(Stored data)
━━━━━━━━━━
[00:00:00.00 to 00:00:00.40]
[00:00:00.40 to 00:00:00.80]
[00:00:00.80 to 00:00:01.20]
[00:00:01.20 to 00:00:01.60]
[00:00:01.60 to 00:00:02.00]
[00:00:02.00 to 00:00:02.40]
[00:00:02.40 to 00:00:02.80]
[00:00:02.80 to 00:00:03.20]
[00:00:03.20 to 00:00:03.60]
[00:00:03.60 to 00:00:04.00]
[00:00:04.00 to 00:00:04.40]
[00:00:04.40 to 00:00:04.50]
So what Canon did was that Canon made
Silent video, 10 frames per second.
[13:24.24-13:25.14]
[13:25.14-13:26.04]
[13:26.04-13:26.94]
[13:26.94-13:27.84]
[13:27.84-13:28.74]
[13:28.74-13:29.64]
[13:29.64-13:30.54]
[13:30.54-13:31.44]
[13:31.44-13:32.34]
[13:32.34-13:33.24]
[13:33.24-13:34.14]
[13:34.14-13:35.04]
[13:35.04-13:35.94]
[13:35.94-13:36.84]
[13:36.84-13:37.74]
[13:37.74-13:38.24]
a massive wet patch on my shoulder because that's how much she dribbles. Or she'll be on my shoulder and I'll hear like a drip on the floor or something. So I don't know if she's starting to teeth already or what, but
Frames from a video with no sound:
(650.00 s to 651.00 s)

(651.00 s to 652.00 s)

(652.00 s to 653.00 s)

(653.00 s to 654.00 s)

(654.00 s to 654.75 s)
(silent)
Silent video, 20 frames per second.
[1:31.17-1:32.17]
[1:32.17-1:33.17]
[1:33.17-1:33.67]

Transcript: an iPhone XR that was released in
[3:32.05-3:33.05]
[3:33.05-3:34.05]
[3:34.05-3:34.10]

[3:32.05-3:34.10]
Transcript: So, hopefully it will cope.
━━━━━━━━━━
_Task requirements_.
Copy the stretch of the records above that runs from the line with "[00:00:04.40 to 00:00:04.50]" through the line with "[13:36.84-13:37.74]". Both end lines belong in the copy, and nothing else does.

_Output for this task_.
[00:00:04.40 to 00:00:04.50]
So what Canon did was that Canon made
Silent video, 10 frames per second.
[13:24.24-13:25.14]
[13:25.14-13:26.04]
[13:26.04-13:26.94]
[13:26.94-13:27.84]
[13:27.84-13:28.74]
[13:28.74-13:29.64]
[13:29.64-13:30.54]
[13:30.54-13:31.44]
[13:31.44-13:32.34]
[13:32.34-13:33.24]
[13:33.24-13:34.14]
[13:34.14-13:35.04]
[13:35.04-13:35.94]
[13:35.94-13:36.84]
[13:36.84-13:37.74]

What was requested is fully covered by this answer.